I stared at the flickering brazier. The math was sickeningly clean. "But what if the two factions break their truce? What if they don't want the other side to have a prince at all?"

Consort Ji froze. Her fingers tightened on my wrist like a vice.

Then her face broke. The careful, sensible Consort Ji vanished. In her place sat a woman weeping with the choking grief of someone who had been screaming in silence for years.

"Think about it, Bao Niang," she choked out, her voice ragged. "The Emperor is twenty-three. He's been on the throne for four years. Do you honestly believe that out of three dozen young, healthy women in the inner court, only two have managed to conceive in four years?"

The air in the room turned to ice in my lungs.

It wasn't that the women were barren. They had been pregnant. And those pregnancies had been taken—used as bargaining chips in the invisible war between Empress Dowager Li and Princess Shengyang. Weeks of flesh, then blood on silk, then nothing in the records, as if it had never existed.

The pieces snapped together. It explained how Consort Ji had recognized Gong Pingru's symptoms so quickly. It explained how her hands had known what to do when she corrected my stitches on the tiny tiger-head shoes.

No one had told me. Consort Ji had been one of them.

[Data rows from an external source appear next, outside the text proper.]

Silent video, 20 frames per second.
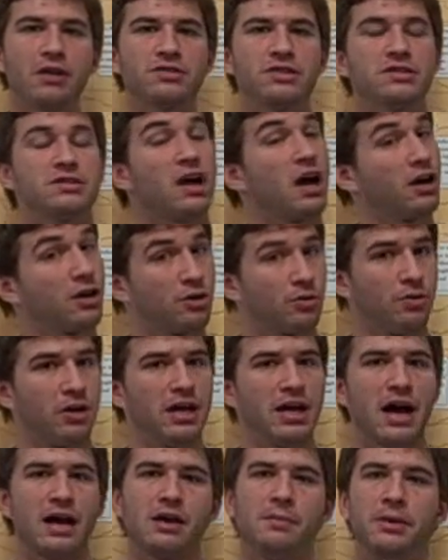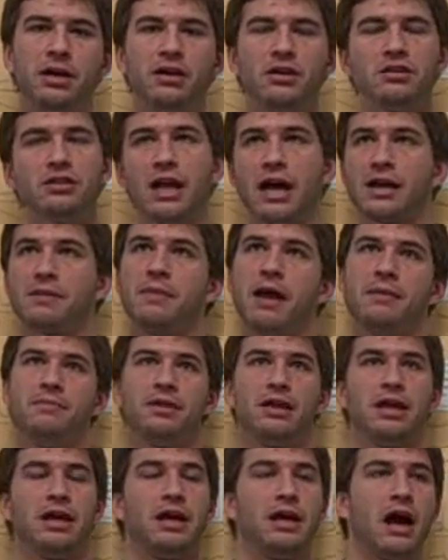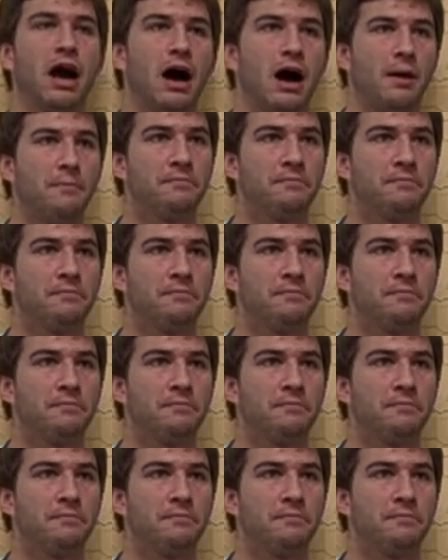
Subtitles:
houses agree on a bill, like maybe they,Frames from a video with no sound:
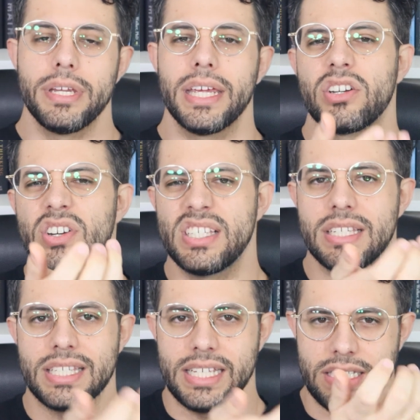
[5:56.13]
it
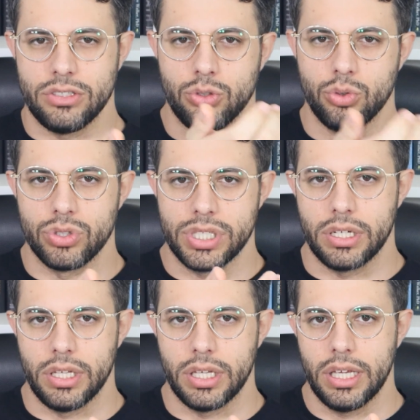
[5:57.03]
increases AT2
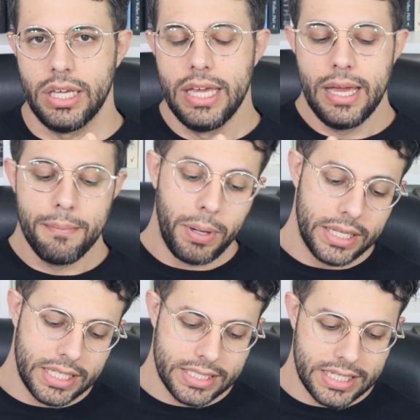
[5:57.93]
signaling.
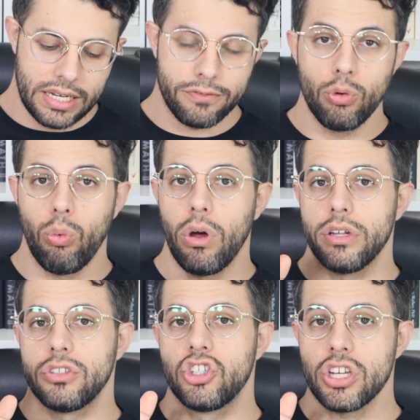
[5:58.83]
But they said if you
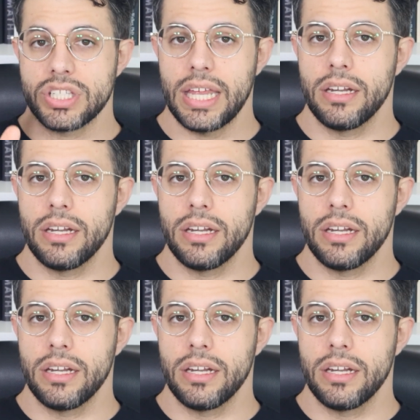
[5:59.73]
wanted justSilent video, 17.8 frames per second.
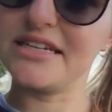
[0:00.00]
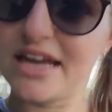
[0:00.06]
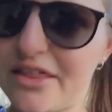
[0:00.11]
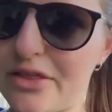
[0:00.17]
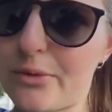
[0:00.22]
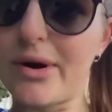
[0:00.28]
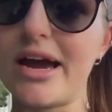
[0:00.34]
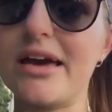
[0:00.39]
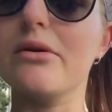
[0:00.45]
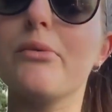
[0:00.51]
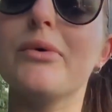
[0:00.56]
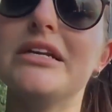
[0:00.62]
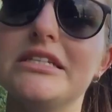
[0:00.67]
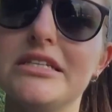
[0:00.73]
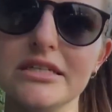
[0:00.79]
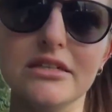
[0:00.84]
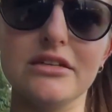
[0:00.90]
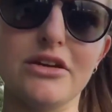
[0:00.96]
another way that we
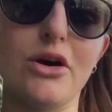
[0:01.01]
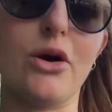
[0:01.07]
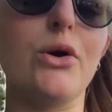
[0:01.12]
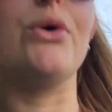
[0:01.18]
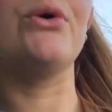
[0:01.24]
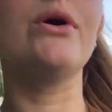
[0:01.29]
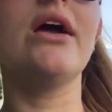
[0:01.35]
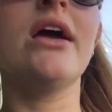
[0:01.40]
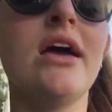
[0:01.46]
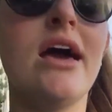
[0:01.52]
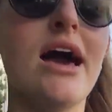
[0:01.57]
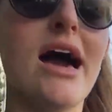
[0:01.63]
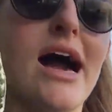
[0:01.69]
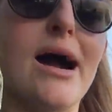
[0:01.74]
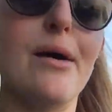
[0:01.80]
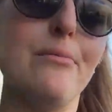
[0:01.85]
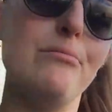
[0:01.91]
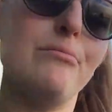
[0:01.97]
didn't go,
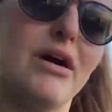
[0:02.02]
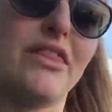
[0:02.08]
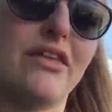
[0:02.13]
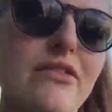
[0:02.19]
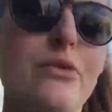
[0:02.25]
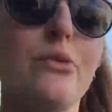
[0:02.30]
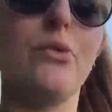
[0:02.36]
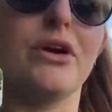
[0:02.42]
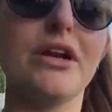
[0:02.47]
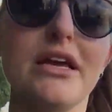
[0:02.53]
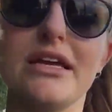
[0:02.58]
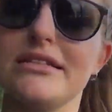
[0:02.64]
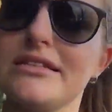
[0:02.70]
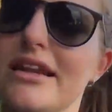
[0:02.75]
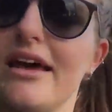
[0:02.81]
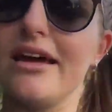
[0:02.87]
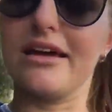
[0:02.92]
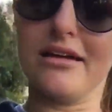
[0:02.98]
but that the water
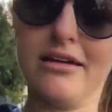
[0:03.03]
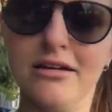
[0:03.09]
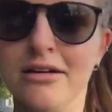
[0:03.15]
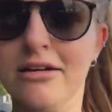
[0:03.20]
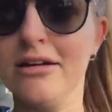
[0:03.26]
gets like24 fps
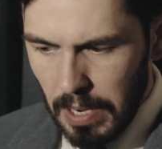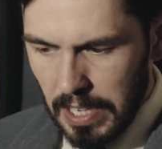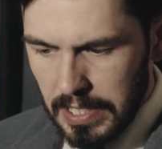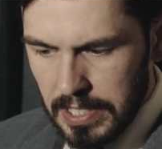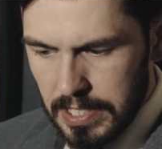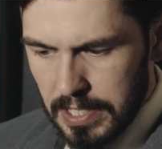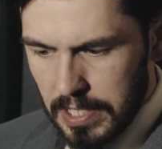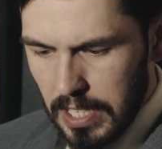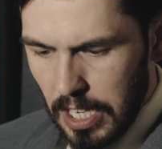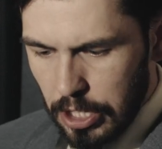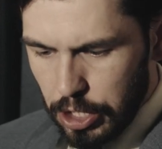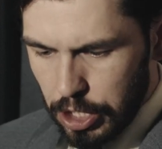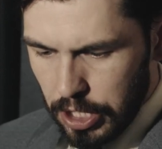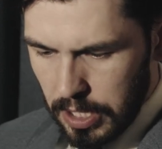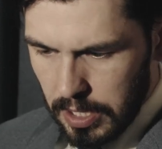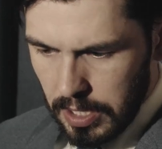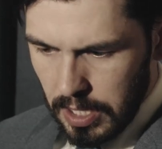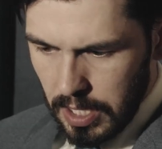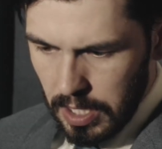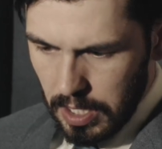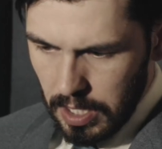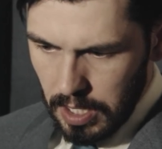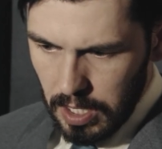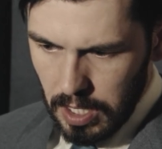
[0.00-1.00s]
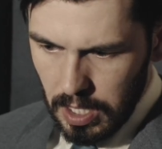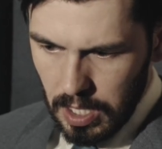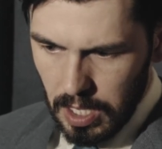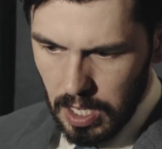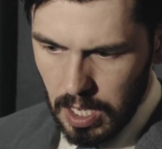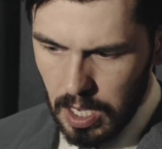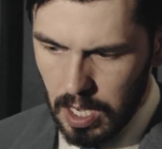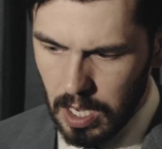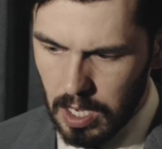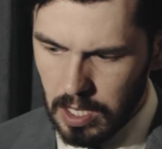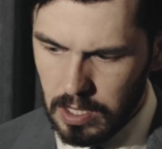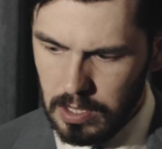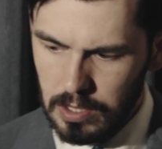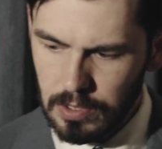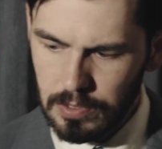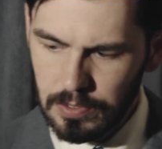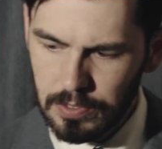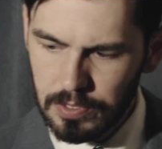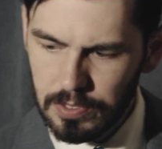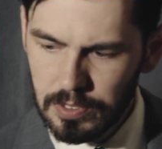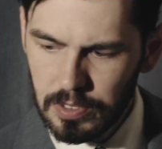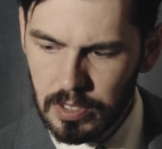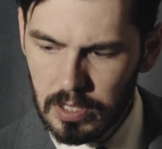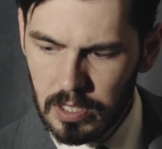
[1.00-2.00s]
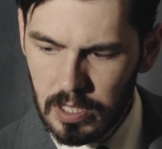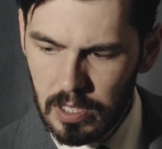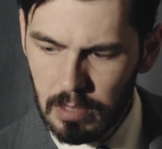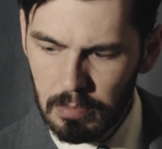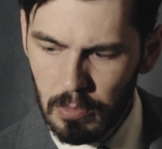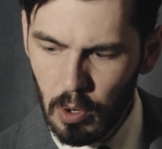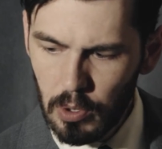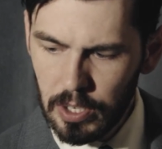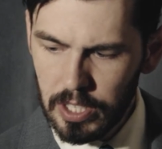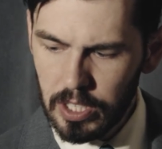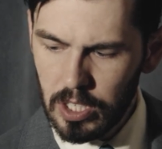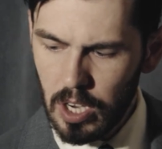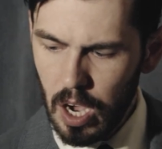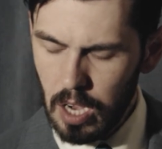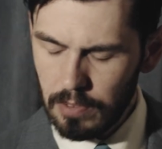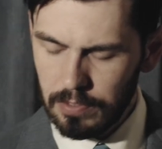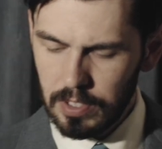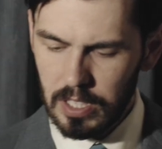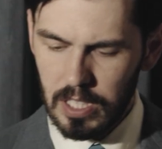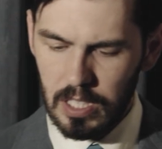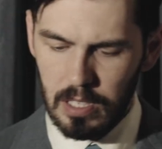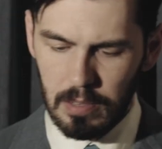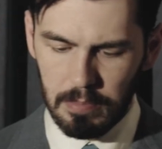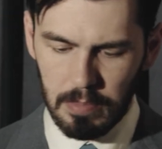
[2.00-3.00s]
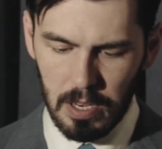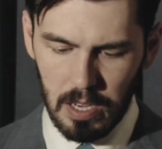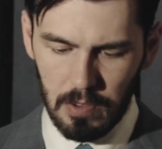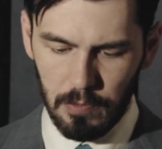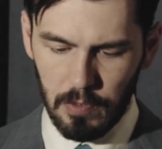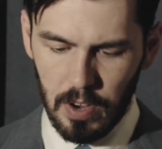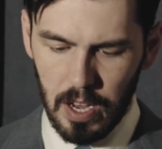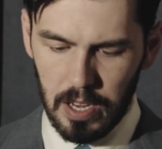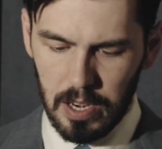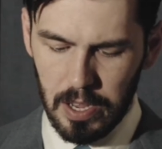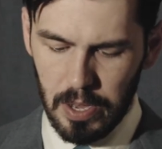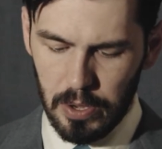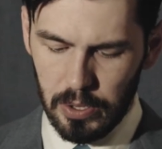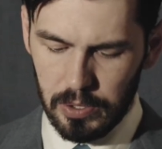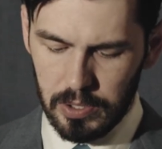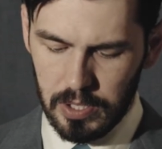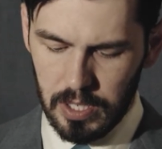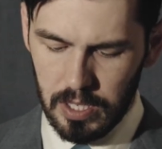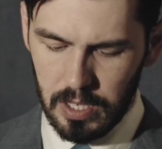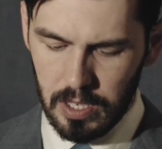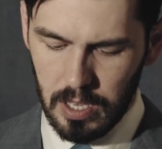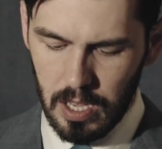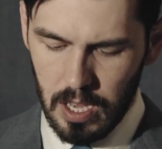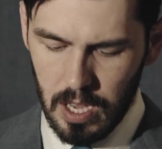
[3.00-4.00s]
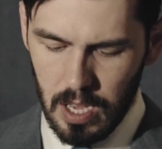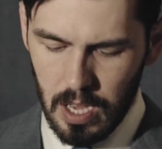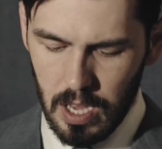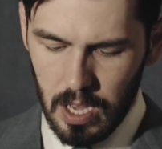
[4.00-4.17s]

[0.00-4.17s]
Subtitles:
discussion of Morning Coffee by Von Helton.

She scrubbed her face viciously with her sleeve, forcing her voice to stabilize. "Don't look like that. You're trembling. The slaughter is over—for now. The Dowager and the Princess have reached a stalemate. They need heirs now to secure their own power blocks. They're actually encouraging us to breed."

I couldn't speak. I finally understood the brutal reality of Mother's warning. And I finally understood Wei Zhang's frantic, sickened terror when I mentioned having a child.

If I got pregnant, my child could not be handed off to another consort. My father's military backing made that impossible. Which meant my child would instantly become the ultimate threat to both factions at once. They would use everything in their arsenal to kill it in my womb.

When I stumbled out of Jinghe Palace into the freezing wind, I vomited bile into the snow. I thought of Gong Pingru, sewing tiger-headed shoes for a baby she believed she would get to keep.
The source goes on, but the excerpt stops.